Using the records that follow, reproduce exactly the lines starting at the line containing "[00:00:00.03 to 00:00:01.03]" and ending at the line containing "[00:00:00.03 to 00:00:09.51]". Include both end lines and no pictures.

· · · · ·

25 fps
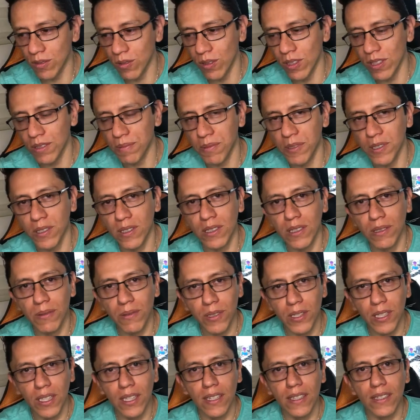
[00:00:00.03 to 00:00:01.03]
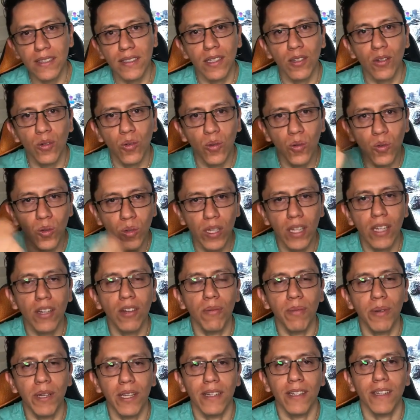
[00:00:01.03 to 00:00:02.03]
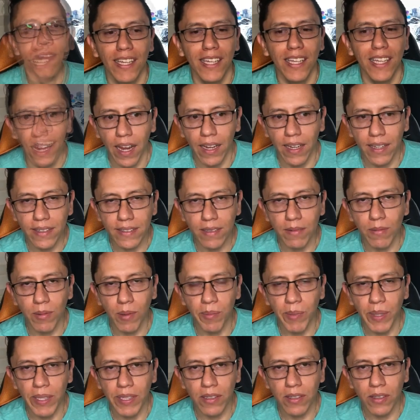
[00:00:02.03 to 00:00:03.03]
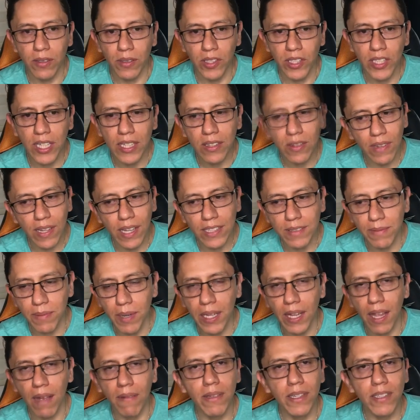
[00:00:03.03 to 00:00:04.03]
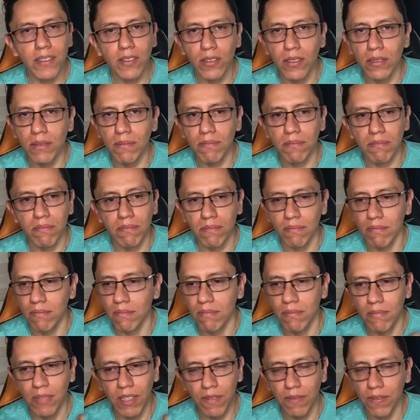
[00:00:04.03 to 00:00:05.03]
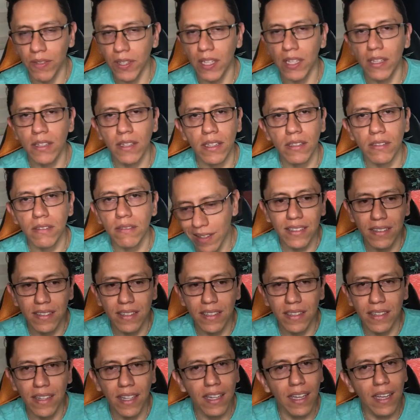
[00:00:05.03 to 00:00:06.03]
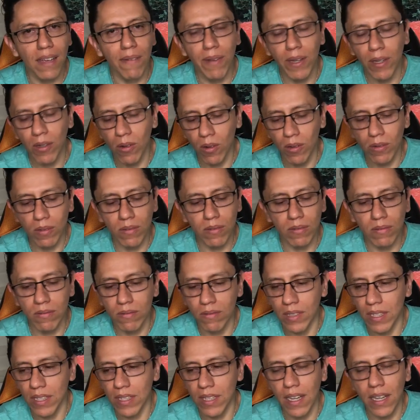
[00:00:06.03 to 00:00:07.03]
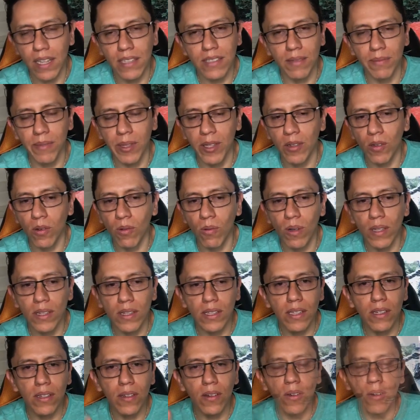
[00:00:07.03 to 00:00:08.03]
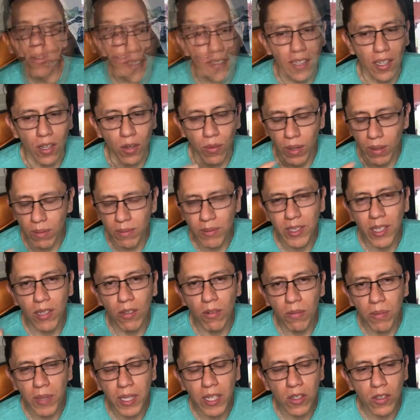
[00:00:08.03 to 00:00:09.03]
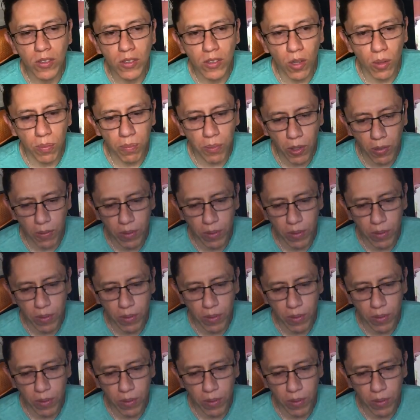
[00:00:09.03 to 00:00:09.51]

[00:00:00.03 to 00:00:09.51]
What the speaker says: Your device has to be unique to you. At that moment the variables are infinite. It has to do with quantum entanglements. If we see it in a microscope we would see a chain of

· · · · ·

▶ Response box:
[00:00:00.03 to 00:00:01.03]
[00:00:01.03 to 00:00:02.03]
[00:00:02.03 to 00:00:03.03]
[00:00:03.03 to 00:00:04.03]
[00:00:04.03 to 00:00:05.03]
[00:00:05.03 to 00:00:06.03]
[00:00:06.03 to 00:00:07.03]
[00:00:07.03 to 00:00:08.03]
[00:00:08.03 to 00:00:09.03]
[00:00:09.03 to 00:00:09.51]

[00:00:00.03 to 00:00:09.51]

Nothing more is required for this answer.